だからこそ、今回のプロジェクトにおいても本質を追求したいと思った。マンガアプリ業界がPV至上主義となり、連載されているタイトルのほとんどがエログロ系に偏っている現状を横目で見ていたからだ。「マンガとの出会いを補う」とマンガアプリの意義を語ってくれた同社にも、若干その傾向が見て取れた。先方からの要望はあくまでも「ヘビーユーザーがどのように生まれるのか」を明らかにすることだ。しかし、そこに+αの提案をすると室伏は決めていた。

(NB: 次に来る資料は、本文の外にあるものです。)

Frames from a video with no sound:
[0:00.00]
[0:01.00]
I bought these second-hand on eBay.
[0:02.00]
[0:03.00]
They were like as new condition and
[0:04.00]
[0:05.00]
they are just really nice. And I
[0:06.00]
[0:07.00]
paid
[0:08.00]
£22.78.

予算やスケジュールとの兼ね合いで、与えられた期間は18日。まずはユーザー心理や行動特性を知るため、社内のマンガ好きを片っ端から集めてヒアリングを実施した。さらに、後日設定していたユーザーインタビューの精度や密度を高めるため、事前にアンケートを実施。当日は、そこからさらに踏み込んだ質問をぶつけていった。

「マンガアプリのヘビーユーザーは存在しない。」

そのなかで明らかになったのは、「マンガアプリのヘビーユーザー」は存在しないということ。なんてことはない。もともとのマンガ好きが紙媒体からアプリへと鞍替えし、それまで通りたくさん読むことでヘビーユーザー化していたというのが実態だった。それがわかれば、話は早い。残りの期間、彼らに応えるUI/UXの改善点などを明らかにし、短期的に売上を上げる施策の検討に全力を注いだ。

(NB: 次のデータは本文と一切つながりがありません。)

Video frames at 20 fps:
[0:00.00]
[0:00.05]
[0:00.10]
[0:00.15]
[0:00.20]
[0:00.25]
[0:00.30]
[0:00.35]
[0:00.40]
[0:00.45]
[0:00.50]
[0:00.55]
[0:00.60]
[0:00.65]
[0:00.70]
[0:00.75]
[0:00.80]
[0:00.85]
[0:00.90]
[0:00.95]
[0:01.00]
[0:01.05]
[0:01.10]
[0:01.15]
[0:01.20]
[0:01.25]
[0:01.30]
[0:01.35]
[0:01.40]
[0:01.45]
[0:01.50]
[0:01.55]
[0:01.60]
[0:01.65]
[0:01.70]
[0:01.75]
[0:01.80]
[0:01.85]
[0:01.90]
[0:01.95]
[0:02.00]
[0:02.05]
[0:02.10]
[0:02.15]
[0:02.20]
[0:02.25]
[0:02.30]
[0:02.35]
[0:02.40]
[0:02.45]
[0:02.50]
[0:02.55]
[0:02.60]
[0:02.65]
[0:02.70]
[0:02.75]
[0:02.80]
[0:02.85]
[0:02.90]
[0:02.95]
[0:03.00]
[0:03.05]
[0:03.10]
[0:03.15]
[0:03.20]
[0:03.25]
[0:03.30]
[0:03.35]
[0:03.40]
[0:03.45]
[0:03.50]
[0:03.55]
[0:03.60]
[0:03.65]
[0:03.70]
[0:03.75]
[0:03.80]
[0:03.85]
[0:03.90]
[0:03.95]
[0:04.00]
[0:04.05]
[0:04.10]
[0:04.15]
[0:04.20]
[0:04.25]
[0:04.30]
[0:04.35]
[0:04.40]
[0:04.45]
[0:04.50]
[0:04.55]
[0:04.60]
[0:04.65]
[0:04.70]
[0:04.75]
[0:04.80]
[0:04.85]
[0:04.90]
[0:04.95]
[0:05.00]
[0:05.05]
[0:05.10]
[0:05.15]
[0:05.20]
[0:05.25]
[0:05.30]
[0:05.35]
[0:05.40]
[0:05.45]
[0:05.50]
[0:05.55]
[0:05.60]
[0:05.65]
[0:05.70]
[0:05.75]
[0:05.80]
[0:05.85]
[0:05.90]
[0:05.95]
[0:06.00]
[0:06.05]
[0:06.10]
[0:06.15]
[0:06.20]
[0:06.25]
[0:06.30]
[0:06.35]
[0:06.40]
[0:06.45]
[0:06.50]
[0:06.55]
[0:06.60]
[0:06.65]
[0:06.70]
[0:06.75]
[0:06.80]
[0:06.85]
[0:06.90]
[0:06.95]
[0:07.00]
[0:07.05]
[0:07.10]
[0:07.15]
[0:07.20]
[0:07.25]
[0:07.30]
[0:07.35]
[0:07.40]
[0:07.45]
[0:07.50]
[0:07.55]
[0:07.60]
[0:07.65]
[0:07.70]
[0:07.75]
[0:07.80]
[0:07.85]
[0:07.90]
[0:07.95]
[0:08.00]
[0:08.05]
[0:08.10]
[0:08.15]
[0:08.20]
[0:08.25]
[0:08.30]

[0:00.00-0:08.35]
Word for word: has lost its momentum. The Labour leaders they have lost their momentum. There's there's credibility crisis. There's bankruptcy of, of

そして、迎えた提案の日。先方がまず驚いていたのは、短期間で精度の高い提案を出したこと。加えて、ヘビーユーザーの正体が明らかになったことも、今後のサービス向上に活かせると喜んでいただけた。先方から求められていることは、ここまでだった。しかしこの提案には、先方も知らない続きが待っている。

「あのときの話を全社向けにしてくれませんか。」

“真に役立つことを、本質的に提案する”のが室伏の信条。「マンガを読む」という体験そのものを豊かにすることにも寄与したいと思い、マンガアプリ業界の現状と今回のプロジェクトの調査結果を踏まえ、マンガの本質的な価値と同社が目指すべき方向性についても提案した。

熱量を持って踏み込むことはできたが、その場での反応はあまり覚えていない。余計なことだっただろうかとも思った。しかし、後日。担当者から「あのときの話を全社に向けてしてほしい」と連絡が入った。ようやく期待を超えられたのだとホッと胸を撫で下ろした。